GIVEN DATA:
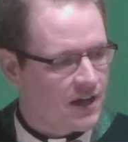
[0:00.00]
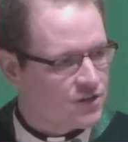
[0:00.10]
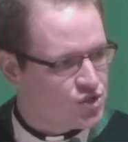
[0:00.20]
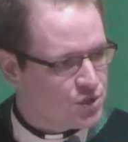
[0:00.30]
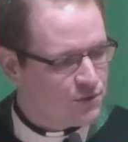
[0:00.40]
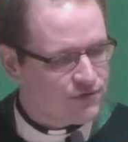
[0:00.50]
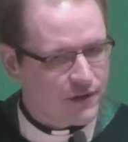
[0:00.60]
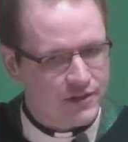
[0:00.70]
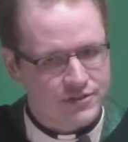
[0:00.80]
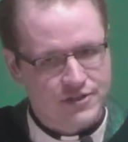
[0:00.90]
June
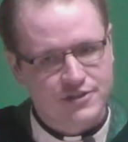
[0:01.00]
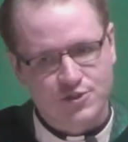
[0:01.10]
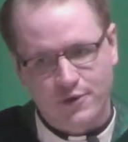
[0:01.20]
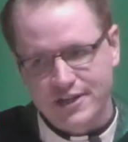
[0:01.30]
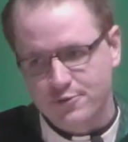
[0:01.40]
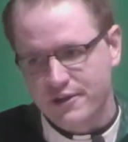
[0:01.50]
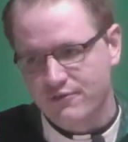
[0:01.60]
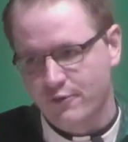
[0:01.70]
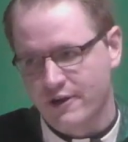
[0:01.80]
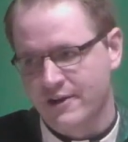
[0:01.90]
1st,
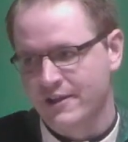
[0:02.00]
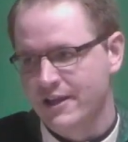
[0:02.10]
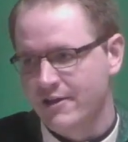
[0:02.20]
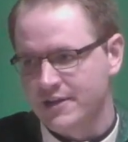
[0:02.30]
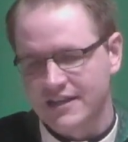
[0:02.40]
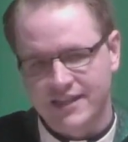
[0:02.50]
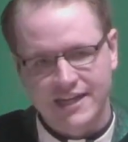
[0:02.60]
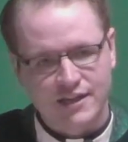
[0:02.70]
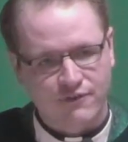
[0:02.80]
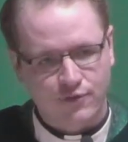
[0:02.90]
2024, when I laid
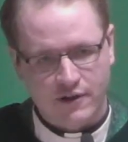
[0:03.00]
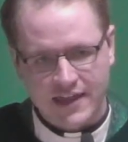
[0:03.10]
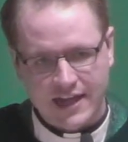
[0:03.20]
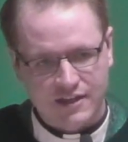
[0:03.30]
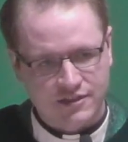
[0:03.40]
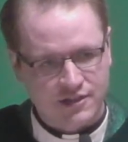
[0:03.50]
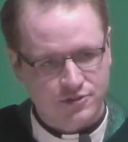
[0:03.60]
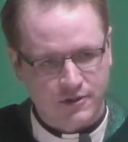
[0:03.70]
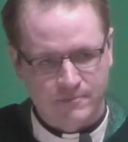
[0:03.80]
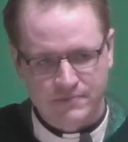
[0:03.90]
on the floor of that
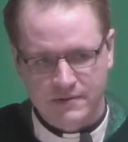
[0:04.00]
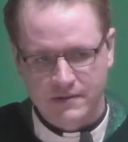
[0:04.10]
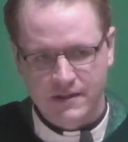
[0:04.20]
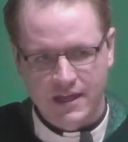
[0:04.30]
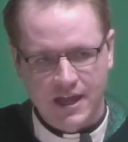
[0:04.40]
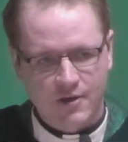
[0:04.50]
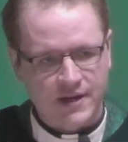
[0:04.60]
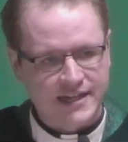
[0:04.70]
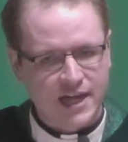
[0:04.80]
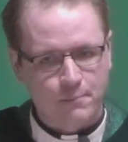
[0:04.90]
cathedral when
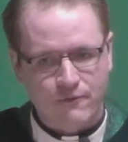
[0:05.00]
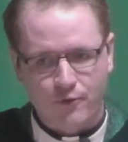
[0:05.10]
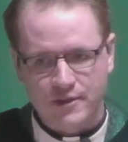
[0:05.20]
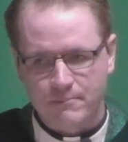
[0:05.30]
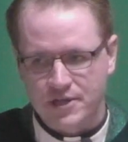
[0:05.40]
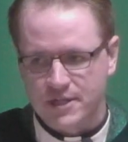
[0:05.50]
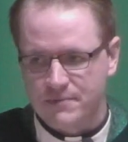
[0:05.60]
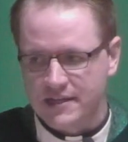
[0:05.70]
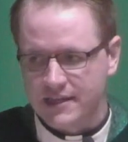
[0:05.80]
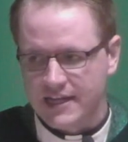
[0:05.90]
I knelt before the bishop
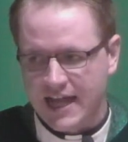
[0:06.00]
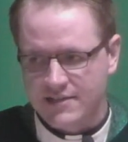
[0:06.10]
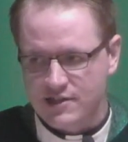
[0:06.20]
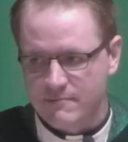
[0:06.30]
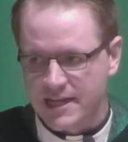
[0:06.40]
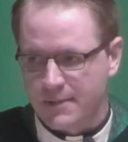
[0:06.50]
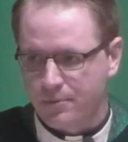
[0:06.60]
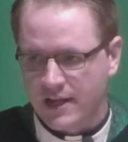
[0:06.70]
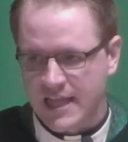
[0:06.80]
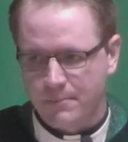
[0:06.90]
and he laid hands on me and he
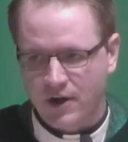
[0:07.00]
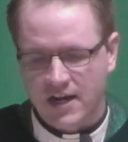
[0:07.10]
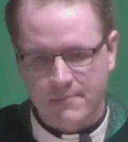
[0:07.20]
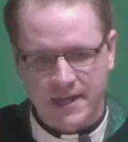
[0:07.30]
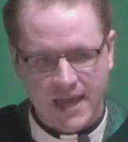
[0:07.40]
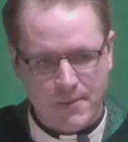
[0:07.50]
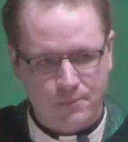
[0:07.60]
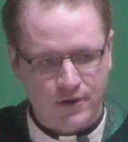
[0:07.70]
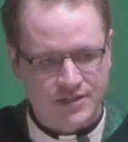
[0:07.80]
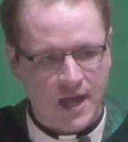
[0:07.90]
prayed that prayer and I became a
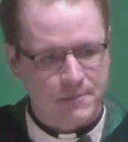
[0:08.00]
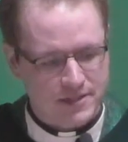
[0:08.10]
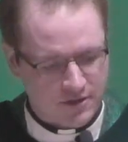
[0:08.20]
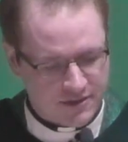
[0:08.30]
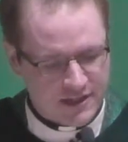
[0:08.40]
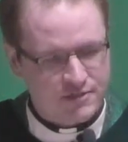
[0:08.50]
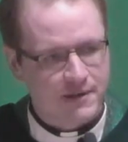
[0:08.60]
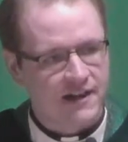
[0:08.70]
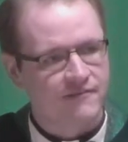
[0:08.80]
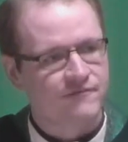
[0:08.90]
priest up until this
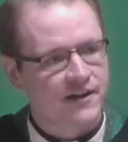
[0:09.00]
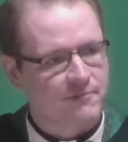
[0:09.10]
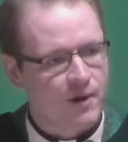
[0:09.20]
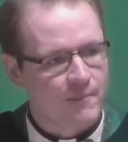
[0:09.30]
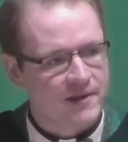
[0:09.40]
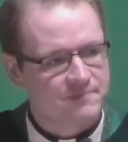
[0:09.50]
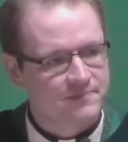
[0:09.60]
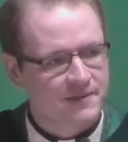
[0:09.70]
very, moment,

EXERCISE OBJECTIVE:
Your answer must be an exact copy of the records above, with every picture left out.

SOLUTION:
[0:00.00]
[0:00.10]
[0:00.20]
[0:00.30]
[0:00.40]
[0:00.50]
[0:00.60]
[0:00.70]
[0:00.80]
[0:00.90]
June
[0:01.00]
[0:01.10]
[0:01.20]
[0:01.30]
[0:01.40]
[0:01.50]
[0:01.60]
[0:01.70]
[0:01.80]
[0:01.90]
1st,
[0:02.00]
[0:02.10]
[0:02.20]
[0:02.30]
[0:02.40]
[0:02.50]
[0:02.60]
[0:02.70]
[0:02.80]
[0:02.90]
2024, when I laid
[0:03.00]
[0:03.10]
[0:03.20]
[0:03.30]
[0:03.40]
[0:03.50]
[0:03.60]
[0:03.70]
[0:03.80]
[0:03.90]
on the floor of that
[0:04.00]
[0:04.10]
[0:04.20]
[0:04.30]
[0:04.40]
[0:04.50]
[0:04.60]
[0:04.70]
[0:04.80]
[0:04.90]
cathedral when
[0:05.00]
[0:05.10]
[0:05.20]
[0:05.30]
[0:05.40]
[0:05.50]
[0:05.60]
[0:05.70]
[0:05.80]
[0:05.90]
I knelt before the bishop
[0:06.00]
[0:06.10]
[0:06.20]
[0:06.30]
[0:06.40]
[0:06.50]
[0:06.60]
[0:06.70]
[0:06.80]
[0:06.90]
and he laid hands on me and he
[0:07.00]
[0:07.10]
[0:07.20]
[0:07.30]
[0:07.40]
[0:07.50]
[0:07.60]
[0:07.70]
[0:07.80]
[0:07.90]
prayed that prayer and I became a
[0:08.00]
[0:08.10]
[0:08.20]
[0:08.30]
[0:08.40]
[0:08.50]
[0:08.60]
[0:08.70]
[0:08.80]
[0:08.90]
priest up until this
[0:09.00]
[0:09.10]
[0:09.20]
[0:09.30]
[0:09.40]
[0:09.50]
[0:09.60]
[0:09.70]
very, moment,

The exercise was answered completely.